» INPUT RECORDS
★ ★ ★ ★ ★ ★ ★

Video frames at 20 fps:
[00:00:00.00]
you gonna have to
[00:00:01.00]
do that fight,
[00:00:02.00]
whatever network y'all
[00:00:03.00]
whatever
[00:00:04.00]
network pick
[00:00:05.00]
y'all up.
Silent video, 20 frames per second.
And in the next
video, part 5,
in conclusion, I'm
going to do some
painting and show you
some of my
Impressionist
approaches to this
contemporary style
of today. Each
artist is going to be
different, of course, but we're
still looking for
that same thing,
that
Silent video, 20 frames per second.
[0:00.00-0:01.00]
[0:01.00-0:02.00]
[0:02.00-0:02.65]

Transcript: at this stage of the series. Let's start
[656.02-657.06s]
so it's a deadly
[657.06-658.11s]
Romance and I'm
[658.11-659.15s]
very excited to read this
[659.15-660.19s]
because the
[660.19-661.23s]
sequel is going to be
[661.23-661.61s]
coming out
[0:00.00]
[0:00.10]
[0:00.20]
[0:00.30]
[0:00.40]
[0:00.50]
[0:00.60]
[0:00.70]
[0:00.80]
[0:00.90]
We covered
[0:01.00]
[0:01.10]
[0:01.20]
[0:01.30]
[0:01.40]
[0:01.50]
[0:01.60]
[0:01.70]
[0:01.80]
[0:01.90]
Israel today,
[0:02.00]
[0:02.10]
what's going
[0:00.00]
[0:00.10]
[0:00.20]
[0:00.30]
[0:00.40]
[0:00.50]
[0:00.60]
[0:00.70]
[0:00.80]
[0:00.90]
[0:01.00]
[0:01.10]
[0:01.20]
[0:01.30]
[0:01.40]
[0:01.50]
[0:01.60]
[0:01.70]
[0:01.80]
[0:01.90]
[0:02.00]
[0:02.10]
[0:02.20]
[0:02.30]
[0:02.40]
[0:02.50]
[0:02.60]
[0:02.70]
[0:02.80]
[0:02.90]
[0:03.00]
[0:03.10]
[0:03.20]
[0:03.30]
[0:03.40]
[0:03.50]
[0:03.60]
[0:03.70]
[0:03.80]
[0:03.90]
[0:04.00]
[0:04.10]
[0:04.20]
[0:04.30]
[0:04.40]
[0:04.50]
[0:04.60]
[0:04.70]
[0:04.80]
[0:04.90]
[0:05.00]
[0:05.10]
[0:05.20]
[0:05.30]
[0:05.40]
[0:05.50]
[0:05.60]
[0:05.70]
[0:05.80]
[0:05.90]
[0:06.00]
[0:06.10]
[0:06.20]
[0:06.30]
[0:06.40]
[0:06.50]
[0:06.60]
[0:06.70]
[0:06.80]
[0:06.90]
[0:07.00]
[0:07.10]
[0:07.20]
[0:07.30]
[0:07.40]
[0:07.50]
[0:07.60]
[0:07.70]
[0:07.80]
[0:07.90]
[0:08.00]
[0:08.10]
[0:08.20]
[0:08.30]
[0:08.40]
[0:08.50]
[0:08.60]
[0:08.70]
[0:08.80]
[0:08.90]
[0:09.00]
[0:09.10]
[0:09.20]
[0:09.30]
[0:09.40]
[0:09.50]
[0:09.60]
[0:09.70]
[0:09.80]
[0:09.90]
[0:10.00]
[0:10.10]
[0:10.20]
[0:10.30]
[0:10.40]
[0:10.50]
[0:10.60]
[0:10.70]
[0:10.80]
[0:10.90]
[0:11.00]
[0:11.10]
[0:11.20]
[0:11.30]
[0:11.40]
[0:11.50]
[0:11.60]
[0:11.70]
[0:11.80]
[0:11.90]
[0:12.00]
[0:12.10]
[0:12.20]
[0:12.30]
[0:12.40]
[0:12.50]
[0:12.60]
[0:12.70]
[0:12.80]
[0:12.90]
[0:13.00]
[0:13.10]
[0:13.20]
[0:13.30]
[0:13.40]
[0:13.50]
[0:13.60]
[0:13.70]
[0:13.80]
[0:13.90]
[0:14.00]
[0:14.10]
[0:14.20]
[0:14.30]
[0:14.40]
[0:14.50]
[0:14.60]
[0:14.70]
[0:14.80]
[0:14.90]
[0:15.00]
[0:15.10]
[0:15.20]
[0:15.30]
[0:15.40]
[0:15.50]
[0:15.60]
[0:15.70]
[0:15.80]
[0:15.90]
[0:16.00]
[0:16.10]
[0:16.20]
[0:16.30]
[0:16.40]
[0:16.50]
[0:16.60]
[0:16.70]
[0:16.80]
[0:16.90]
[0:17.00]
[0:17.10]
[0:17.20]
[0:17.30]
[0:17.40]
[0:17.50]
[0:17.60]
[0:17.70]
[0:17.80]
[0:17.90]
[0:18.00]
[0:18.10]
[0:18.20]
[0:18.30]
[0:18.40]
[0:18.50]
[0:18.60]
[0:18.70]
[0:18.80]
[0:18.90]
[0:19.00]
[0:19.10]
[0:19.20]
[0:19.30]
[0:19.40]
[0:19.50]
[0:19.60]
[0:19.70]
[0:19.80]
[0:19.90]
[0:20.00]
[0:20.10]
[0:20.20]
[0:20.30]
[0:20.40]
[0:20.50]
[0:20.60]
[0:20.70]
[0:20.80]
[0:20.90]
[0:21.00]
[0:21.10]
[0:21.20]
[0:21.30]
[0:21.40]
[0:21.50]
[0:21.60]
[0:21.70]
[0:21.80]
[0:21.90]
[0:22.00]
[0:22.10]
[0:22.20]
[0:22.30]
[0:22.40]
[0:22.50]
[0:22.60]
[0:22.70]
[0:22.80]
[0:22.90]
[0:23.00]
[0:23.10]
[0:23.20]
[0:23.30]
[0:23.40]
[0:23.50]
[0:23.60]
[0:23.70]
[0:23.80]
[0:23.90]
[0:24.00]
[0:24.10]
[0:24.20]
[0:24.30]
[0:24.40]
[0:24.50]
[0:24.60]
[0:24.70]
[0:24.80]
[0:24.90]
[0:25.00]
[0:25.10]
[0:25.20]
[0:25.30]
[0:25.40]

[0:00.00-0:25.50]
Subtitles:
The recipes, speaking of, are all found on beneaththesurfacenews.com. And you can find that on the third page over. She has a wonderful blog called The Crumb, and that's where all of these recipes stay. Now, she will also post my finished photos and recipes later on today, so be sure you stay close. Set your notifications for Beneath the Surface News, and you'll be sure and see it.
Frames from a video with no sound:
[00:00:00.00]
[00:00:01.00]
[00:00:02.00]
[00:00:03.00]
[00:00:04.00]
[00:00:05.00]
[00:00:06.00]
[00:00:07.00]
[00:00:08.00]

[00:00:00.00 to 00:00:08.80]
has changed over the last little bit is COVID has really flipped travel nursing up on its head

★ ★ ★ ★ ★ ★ ★

Each line above is to be repeated exactly.

» EXERCISE RESPONSE
Video frames at 20 fps:
[00:00:00.00]
you gonna have to
[00:00:01.00]
do that fight,
[00:00:02.00]
whatever network y'all
[00:00:03.00]
whatever
[00:00:04.00]
network pick
[00:00:05.00]
y'all up.
Silent video, 20 frames per second.
And in the next
video, part 5,
in conclusion, I'm
going to do some
painting and show you
some of my
Impressionist
approaches to this
contemporary style
of today. Each
artist is going to be
different, of course, but we're
still looking for
that same thing,
that
Silent video, 20 frames per second.
[0:00.00-0:01.00]
[0:01.00-0:02.00]
[0:02.00-0:02.65]

Transcript: at this stage of the series. Let's start
[656.02-657.06s]
so it's a deadly
[657.06-658.11s]
Romance and I'm
[658.11-659.15s]
very excited to read this
[659.15-660.19s]
because the
[660.19-661.23s]
sequel is going to be
[661.23-661.61s]
coming out
[0:00.00]
[0:00.10]
[0:00.20]
[0:00.30]
[0:00.40]
[0:00.50]
[0:00.60]
[0:00.70]
[0:00.80]
[0:00.90]
We covered
[0:01.00]
[0:01.10]
[0:01.20]
[0:01.30]
[0:01.40]
[0:01.50]
[0:01.60]
[0:01.70]
[0:01.80]
[0:01.90]
Israel today,
[0:02.00]
[0:02.10]
what's going
[0:00.00]
[0:00.10]
[0:00.20]
[0:00.30]
[0:00.40]
[0:00.50]
[0:00.60]
[0:00.70]
[0:00.80]
[0:00.90]
[0:01.00]
[0:01.10]
[0:01.20]
[0:01.30]
[0:01.40]
[0:01.50]
[0:01.60]
[0:01.70]
[0:01.80]
[0:01.90]
[0:02.00]
[0:02.10]
[0:02.20]
[0:02.30]
[0:02.40]
[0:02.50]
[0:02.60]
[0:02.70]
[0:02.80]
[0:02.90]
[0:03.00]
[0:03.10]
[0:03.20]
[0:03.30]
[0:03.40]
[0:03.50]
[0:03.60]
[0:03.70]
[0:03.80]
[0:03.90]
[0:04.00]
[0:04.10]
[0:04.20]
[0:04.30]
[0:04.40]
[0:04.50]
[0:04.60]
[0:04.70]
[0:04.80]
[0:04.90]
[0:05.00]
[0:05.10]
[0:05.20]
[0:05.30]
[0:05.40]
[0:05.50]
[0:05.60]
[0:05.70]
[0:05.80]
[0:05.90]
[0:06.00]
[0:06.10]
[0:06.20]
[0:06.30]
[0:06.40]
[0:06.50]
[0:06.60]
[0:06.70]
[0:06.80]
[0:06.90]
[0:07.00]
[0:07.10]
[0:07.20]
[0:07.30]
[0:07.40]
[0:07.50]
[0:07.60]
[0:07.70]
[0:07.80]
[0:07.90]
[0:08.00]
[0:08.10]
[0:08.20]
[0:08.30]
[0:08.40]
[0:08.50]
[0:08.60]
[0:08.70]
[0:08.80]
[0:08.90]
[0:09.00]
[0:09.10]
[0:09.20]
[0:09.30]
[0:09.40]
[0:09.50]
[0:09.60]
[0:09.70]
[0:09.80]
[0:09.90]
[0:10.00]
[0:10.10]
[0:10.20]
[0:10.30]
[0:10.40]
[0:10.50]
[0:10.60]
[0:10.70]
[0:10.80]
[0:10.90]
[0:11.00]
[0:11.10]
[0:11.20]
[0:11.30]
[0:11.40]
[0:11.50]
[0:11.60]
[0:11.70]
[0:11.80]
[0:11.90]
[0:12.00]
[0:12.10]
[0:12.20]
[0:12.30]
[0:12.40]
[0:12.50]
[0:12.60]
[0:12.70]
[0:12.80]
[0:12.90]
[0:13.00]
[0:13.10]
[0:13.20]
[0:13.30]
[0:13.40]
[0:13.50]
[0:13.60]
[0:13.70]
[0:13.80]
[0:13.90]
[0:14.00]
[0:14.10]
[0:14.20]
[0:14.30]
[0:14.40]
[0:14.50]
[0:14.60]
[0:14.70]
[0:14.80]
[0:14.90]
[0:15.00]
[0:15.10]
[0:15.20]
[0:15.30]
[0:15.40]
[0:15.50]
[0:15.60]
[0:15.70]
[0:15.80]
[0:15.90]
[0:16.00]
[0:16.10]
[0:16.20]
[0:16.30]
[0:16.40]
[0:16.50]
[0:16.60]
[0:16.70]
[0:16.80]
[0:16.90]
[0:17.00]
[0:17.10]
[0:17.20]
[0:17.30]
[0:17.40]
[0:17.50]
[0:17.60]
[0:17.70]
[0:17.80]
[0:17.90]
[0:18.00]
[0:18.10]
[0:18.20]
[0:18.30]
[0:18.40]
[0:18.50]
[0:18.60]
[0:18.70]
[0:18.80]
[0:18.90]
[0:19.00]
[0:19.10]
[0:19.20]
[0:19.30]
[0:19.40]
[0:19.50]
[0:19.60]
[0:19.70]
[0:19.80]
[0:19.90]
[0:20.00]
[0:20.10]
[0:20.20]
[0:20.30]
[0:20.40]
[0:20.50]
[0:20.60]
[0:20.70]
[0:20.80]
[0:20.90]
[0:21.00]
[0:21.10]
[0:21.20]
[0:21.30]
[0:21.40]
[0:21.50]
[0:21.60]
[0:21.70]
[0:21.80]
[0:21.90]
[0:22.00]
[0:22.10]
[0:22.20]
[0:22.30]
[0:22.40]
[0:22.50]
[0:22.60]
[0:22.70]
[0:22.80]
[0:22.90]
[0:23.00]
[0:23.10]
[0:23.20]
[0:23.30]
[0:23.40]
[0:23.50]
[0:23.60]
[0:23.70]
[0:23.80]
[0:23.90]
[0:24.00]
[0:24.10]
[0:24.20]
[0:24.30]
[0:24.40]
[0:24.50]
[0:24.60]
[0:24.70]
[0:24.80]
[0:24.90]
[0:25.00]
[0:25.10]
[0:25.20]
[0:25.30]
[0:25.40]

[0:00.00-0:25.50]
Subtitles:
The recipes, speaking of, are all found on beneaththesurfacenews.com. And you can find that on the third page over. She has a wonderful blog called The Crumb, and that's where all of these recipes stay. Now, she will also post my finished photos and recipes later on today, so be sure you stay close. Set your notifications for Beneath the Surface News, and you'll be sure and see it.
Frames from a video with no sound:
[00:00:00.00]
[00:00:01.00]
[00:00:02.00]
[00:00:03.00]
[00:00:04.00]
[00:00:05.00]
[00:00:06.00]
[00:00:07.00]
[00:00:08.00]

[00:00:00.00 to 00:00:08.80]
has changed over the last little bit is COVID has really flipped travel nursing up on its head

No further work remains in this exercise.